START Supplied material

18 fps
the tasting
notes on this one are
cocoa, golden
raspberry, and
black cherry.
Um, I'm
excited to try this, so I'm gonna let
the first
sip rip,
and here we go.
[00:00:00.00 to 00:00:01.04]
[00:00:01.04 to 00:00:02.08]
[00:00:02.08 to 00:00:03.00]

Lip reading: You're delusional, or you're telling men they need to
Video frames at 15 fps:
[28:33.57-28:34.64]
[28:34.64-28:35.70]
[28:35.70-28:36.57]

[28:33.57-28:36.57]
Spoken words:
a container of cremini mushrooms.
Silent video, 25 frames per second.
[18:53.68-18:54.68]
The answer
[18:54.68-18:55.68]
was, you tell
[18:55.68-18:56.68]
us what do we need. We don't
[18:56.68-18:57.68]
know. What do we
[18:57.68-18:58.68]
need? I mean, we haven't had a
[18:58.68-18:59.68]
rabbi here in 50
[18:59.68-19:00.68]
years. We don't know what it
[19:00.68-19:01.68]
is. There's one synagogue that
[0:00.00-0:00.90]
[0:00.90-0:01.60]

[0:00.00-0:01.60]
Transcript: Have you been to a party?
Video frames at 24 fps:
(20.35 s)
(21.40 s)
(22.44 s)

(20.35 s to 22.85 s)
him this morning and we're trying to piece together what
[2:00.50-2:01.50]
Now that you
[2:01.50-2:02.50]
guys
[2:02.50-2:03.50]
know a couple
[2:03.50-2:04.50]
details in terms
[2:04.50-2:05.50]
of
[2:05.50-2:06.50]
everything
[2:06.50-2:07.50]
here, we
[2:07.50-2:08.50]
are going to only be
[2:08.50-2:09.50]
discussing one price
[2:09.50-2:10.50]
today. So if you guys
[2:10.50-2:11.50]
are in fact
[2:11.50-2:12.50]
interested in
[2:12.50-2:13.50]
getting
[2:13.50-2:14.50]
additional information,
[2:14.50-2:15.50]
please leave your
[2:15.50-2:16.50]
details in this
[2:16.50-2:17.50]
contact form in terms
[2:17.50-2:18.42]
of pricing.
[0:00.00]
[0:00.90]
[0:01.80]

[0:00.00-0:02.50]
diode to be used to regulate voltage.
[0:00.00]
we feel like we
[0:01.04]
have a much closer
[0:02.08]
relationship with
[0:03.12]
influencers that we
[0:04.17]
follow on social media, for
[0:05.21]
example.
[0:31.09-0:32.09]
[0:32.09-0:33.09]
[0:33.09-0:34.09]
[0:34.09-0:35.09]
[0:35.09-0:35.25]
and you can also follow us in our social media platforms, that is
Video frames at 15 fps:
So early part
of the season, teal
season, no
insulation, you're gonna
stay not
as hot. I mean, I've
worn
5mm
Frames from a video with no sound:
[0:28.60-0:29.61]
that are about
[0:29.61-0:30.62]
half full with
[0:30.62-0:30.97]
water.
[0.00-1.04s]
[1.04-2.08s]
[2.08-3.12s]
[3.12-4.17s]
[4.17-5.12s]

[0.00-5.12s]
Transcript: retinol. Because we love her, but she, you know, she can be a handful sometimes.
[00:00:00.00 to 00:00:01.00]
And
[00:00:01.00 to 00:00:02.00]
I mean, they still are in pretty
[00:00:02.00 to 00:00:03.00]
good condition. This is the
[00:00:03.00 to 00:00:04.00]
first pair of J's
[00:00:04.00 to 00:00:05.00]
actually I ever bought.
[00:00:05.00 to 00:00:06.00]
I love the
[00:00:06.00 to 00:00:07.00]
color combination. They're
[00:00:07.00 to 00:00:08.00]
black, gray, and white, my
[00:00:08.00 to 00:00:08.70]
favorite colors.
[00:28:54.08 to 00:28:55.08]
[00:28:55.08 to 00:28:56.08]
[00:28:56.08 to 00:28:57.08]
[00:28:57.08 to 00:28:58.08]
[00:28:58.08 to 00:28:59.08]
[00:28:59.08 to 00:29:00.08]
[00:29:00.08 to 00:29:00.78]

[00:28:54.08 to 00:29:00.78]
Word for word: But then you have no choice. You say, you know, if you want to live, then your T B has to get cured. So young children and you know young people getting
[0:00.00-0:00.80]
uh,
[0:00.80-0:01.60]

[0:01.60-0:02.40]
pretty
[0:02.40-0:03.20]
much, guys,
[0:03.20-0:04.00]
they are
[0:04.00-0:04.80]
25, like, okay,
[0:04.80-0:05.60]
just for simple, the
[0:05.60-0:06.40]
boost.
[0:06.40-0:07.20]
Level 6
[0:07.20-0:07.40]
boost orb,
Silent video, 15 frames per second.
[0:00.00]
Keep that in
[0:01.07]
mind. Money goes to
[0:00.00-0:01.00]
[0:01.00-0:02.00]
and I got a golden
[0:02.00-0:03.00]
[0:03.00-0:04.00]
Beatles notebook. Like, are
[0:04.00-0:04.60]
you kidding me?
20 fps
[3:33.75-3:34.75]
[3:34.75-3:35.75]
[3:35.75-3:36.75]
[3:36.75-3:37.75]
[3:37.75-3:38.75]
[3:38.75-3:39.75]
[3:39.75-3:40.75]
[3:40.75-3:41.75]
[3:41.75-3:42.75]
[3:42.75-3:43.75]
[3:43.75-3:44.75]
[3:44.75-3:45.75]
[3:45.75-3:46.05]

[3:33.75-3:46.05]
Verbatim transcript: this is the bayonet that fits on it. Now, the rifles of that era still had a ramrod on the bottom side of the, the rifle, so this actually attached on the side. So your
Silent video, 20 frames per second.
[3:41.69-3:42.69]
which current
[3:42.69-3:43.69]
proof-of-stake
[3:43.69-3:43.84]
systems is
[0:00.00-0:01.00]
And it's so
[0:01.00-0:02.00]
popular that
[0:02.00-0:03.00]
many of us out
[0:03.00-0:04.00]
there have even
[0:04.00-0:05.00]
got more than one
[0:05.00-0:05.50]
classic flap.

END Supplied material

• [Your task]: If a line of the data above holds the string "second", count it, then state only the total.

• [Exercise solution]: 3